Oh my God I wish i live Close to a Japan Market. The close I Seen one was a Game store i forgot the name of at  Have Japaneses Xbox 360 controllers and so Anima Comics. But at was before i move From Talsa OK back to TX.


----------



## KaydeeKrunk (Feb 7, 2016)

I collect dead bugs and I have a display with several kinds of bugs in it including a scorpion and a giant cicada which reminds me of Animal Crossing. I hope someday to make a set up with a golden stag, a goliath beetle, and the other expensive beetles and have them all in a shadow box and label it "rainy day fund" or something like that, maybe "break for bells".


----------



## Quagsire. (Feb 8, 2016)

When I get Costa it reminds me of the roost


----------



## Akira-chan (Feb 10, 2016)

When I'm broke and can't buy anything I am reminded of it.


----------



## SageAutumn (Feb 10, 2016)

Cicadas remind me of Animal Crossing. I really love listening to them. Holly shrubs remind me of Animal Crossing, too.


----------



## p e p p e r (Feb 10, 2016)

Akira-chan said:


> When I'm broke and can't buy anything I am reminded of it.



lmao!!!


----------



## p e p p e r (Feb 10, 2016)

I went to Little Tokyo in L.A. last weekend & saw these in front of a restaurant I was eating at.  They reminded me of the Zodiac set & dharma set


----------



## Rabirin (Feb 10, 2016)

Leaves, because of the furniture leaves.


----------



## Senor Mexicano (Feb 12, 2016)

Real life reminds me of my AC life.


----------



## awesomeelle2001 (Feb 12, 2016)

My finches make beeping sounds and it reminds me of the sound your character makes when typing. The really high pitched letter sounds.


----------



## Nimega_Gunner (Feb 14, 2016)

I'm working part-time at a library, and it reminds me of the old AC games where you had to work at Nook's store.


----------



## dizzy bone (Feb 14, 2016)

My room mate wanted to buy an aquarium so we went to a fish dealer today. I saw an arowana and immediately knew what it was and was like "that sells for 10,000 bells!!!" but he didn't get it :/


----------



## Mayor Yosuke (Feb 29, 2016)

Walking down the sidewalk to work (or anywhere) and thinking.... 'Man, this pattern is ugly.  I really need to change it.'


----------



## allylily (Mar 5, 2016)

when i notice people's furniture more and i know its because i spend so much time making my house in animal crossing cute lol


----------



## Bubblebeam (Mar 7, 2016)

allylily said:


> when i notice people's furniture more and i know its because i spend so much time making my house in animal crossing cute lol



I get that too, also because I build quite a lot in The Sims. 

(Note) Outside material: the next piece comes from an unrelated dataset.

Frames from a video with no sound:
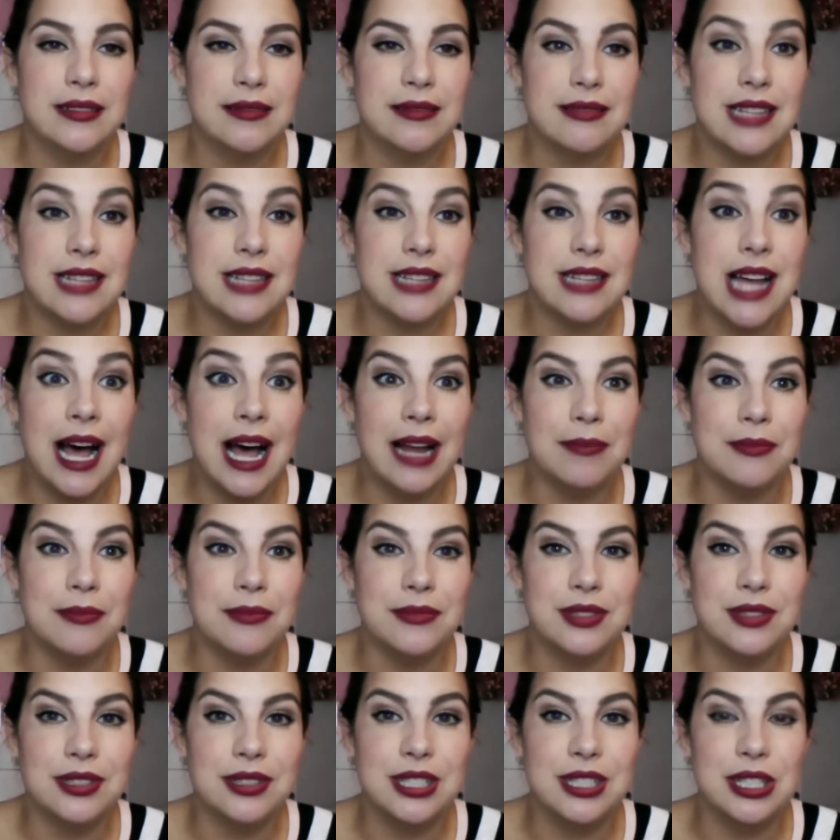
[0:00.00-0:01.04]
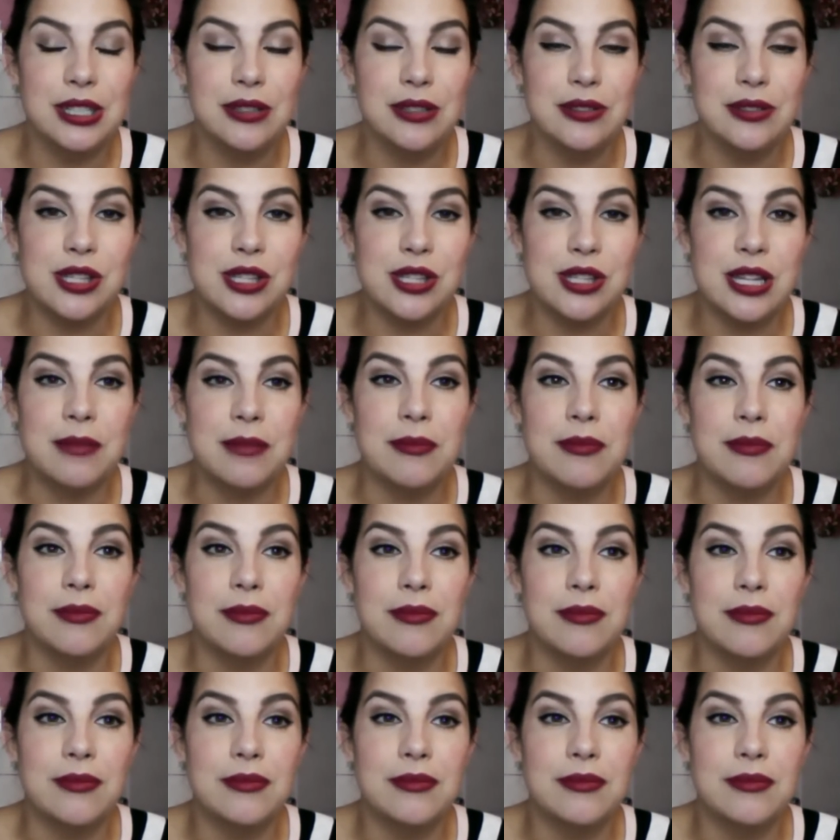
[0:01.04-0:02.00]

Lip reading: time to use them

Here in Australia we get cicadas and having lived in the UK most of my life I really notice the constant sound of the cicadas here. I first heard them in Wild World so now that I've moved they always remind me of AC.


----------



## uwuzumakii (Mar 9, 2016)

Whenever I see a lone leaf lying on the ground, sometimes I'll think to myself, "I wonder what kind of furniture that is..." I'll also think of my room as a room in my mayor's house.

- - - Post Merge - - -

I'll also go to stores and try to figure out prices certain things would be if they were bought with bells.


----------



## quietly-stuttered (Mar 10, 2016)

Lucky cats and rain for whatever reason c:


----------



## King Dorado (Mar 10, 2016)

--whenever i see mooncakes at my Chinese grocery i'm reminded of the autumn moon festival in ACNL (even tho they dont give you chinese mooncakes in the game).  

--also, whenever i see persimmons or durian now at the store, it reminds me of ACNL. 

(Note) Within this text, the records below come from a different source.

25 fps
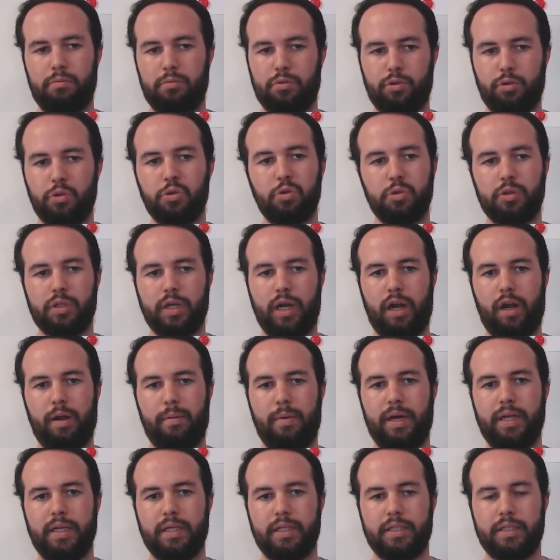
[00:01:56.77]
2
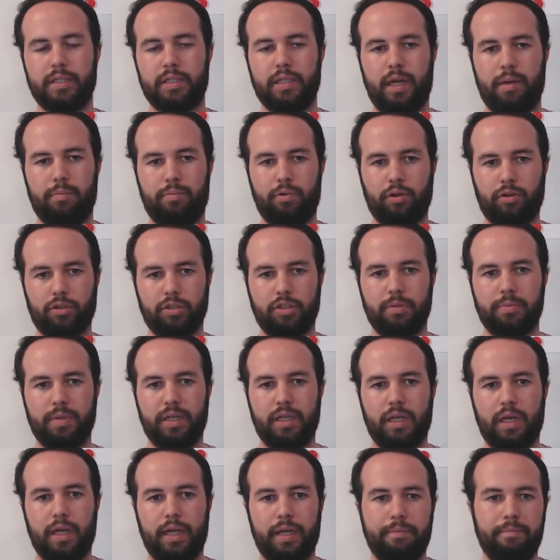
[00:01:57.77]
terabytes
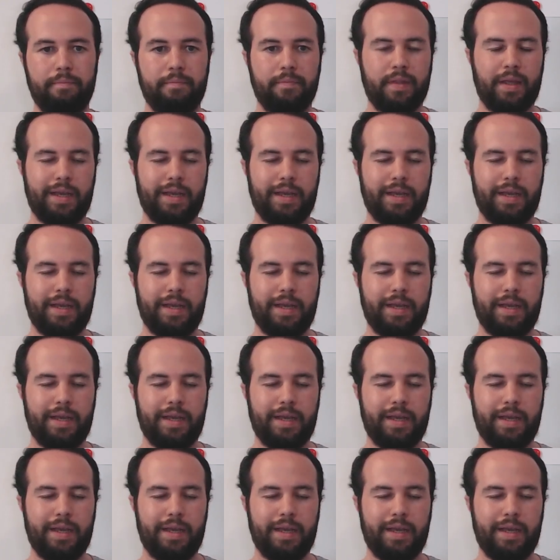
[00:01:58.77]
approximately,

--also, it seems like every few months there's something in the news about a "rare ocean sunfish" washing up on the beach in california or somewhere...


----------



## pika62221 (Mar 14, 2016)

You are aware that Setsubun isn't in Animal Crossing, since it's the localized version of Animal Forest. You have to get Animal Forest (outside oideyo) if you want to do the real Japanese holidays. This game is based on the real world, seen through Japan's kawaii eyes, so many things should remind you of the game.


----------



## kenna (Mar 14, 2016)

fish and bugs. always sort of a "i caught that in animal crossing" moment haha


----------



## p e p p e r (Mar 15, 2016)

pika62221 said:


> You are aware that Setsubun isn't in Animal Crossing, since it's the localized version of Animal Forest. You have to get Animal Forest (outside oideyo) if you want to do the real Japanese holidays. This game is based on the real world, seen through Japan's kawaii eyes, so many things should remind you of the game.

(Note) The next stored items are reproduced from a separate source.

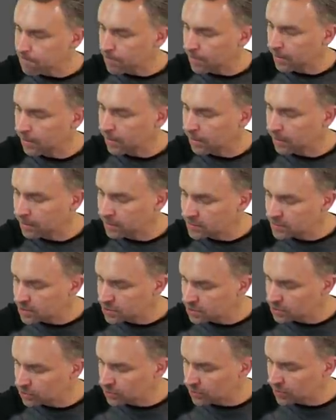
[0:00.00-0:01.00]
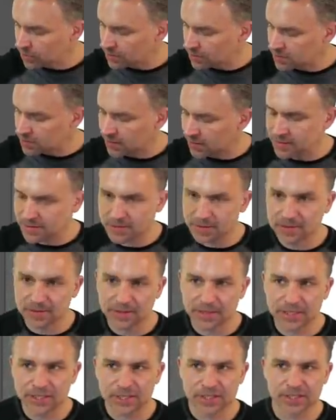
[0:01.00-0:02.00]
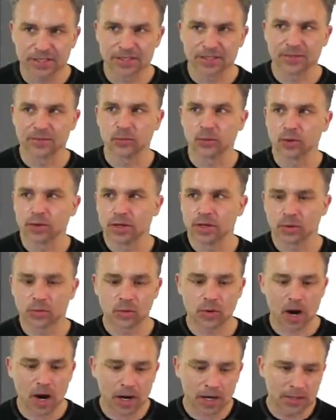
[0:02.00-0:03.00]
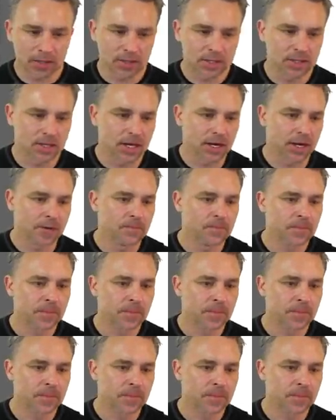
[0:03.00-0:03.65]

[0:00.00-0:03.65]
All right, let's do this. That is delicious, and we're gonna rock it today.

Setsubun is in the Japanese version of New Leaf... that's what I was referring to.  This is just a general discussion of anything IRL that reminds you of any of the AC games not the GameCube one specifically


----------



## Jay363 (Mar 15, 2016)

Kinda feels like I have the sloppy set in my bedroom!

 (Really need to clean... lol)


----------



## p e p p e r (Mar 19, 2016)

How many bells do you think Reese will give me for these?


----------



## aleshapie (Mar 19, 2016)

p e p p e r said:


> How many bells do you think Reese will give me for these?



Wanna trade?


----------



## p e p p e r (Mar 19, 2016)

aleshapie said:


> Wanna trade?



haha!  did you really find that?  it's awesome


----------



## davidlblack (Mar 20, 2016)

When I see certain flowers, pink trees, fish, bugs, and sea creatures that I can identify because of animal crossing!


----------



## ForestaNinfa (Mar 20, 2016)

Fish, bugs and fruit. 

Whenever I am in the supermarket and I see some crazy fruit, I always think of Animal Crossing.


----------



## Captain Crazy Chicken (Mar 20, 2016)




----------



## Mayor Yosuke (Mar 21, 2016)

I love the soundtrack to Yoshi's Woolly World!  ^^  

Things that remind me of animal crossing IRL..... well, the bushes outside this one building I pass by every day finally bloomed.  Thanks to ACNL, I now know they are white, pink, and light pink azaleas.  That reminds me every time to get them to plant around Poppy's house.


----------



## Aquari (Mar 21, 2016)

pretty much any animal i see reminds me of this game!


----------



## mermaidshelf (Mar 21, 2016)

Omg, this happens to me so often. When I went to the aquarium, I recognized a lot of fish from Animal Crossing. So much so that my friends thought I was obsessed with fish. Today there was a sunset that looked exactly like the 6pm sunset in AC. When I see lily of the valleys, I immediately think of Jacob's Ladders (they were misnamed in all the games but corrected in HHD, I think). Before AC, I never knew the names of flowers, bugs and fish. I've learned a lot from this game!


----------



## p e p p e r (May 3, 2016)

I'm pretty sure both of these masks are in the game, I just can't remember the names


----------



## visibleghost (May 3, 2016)

mostly fish and bugs that i recognize from the game. i went to a museum a while ago and they had a ton of dead bugs, and i could name quite a few of them thanks to animal crossing.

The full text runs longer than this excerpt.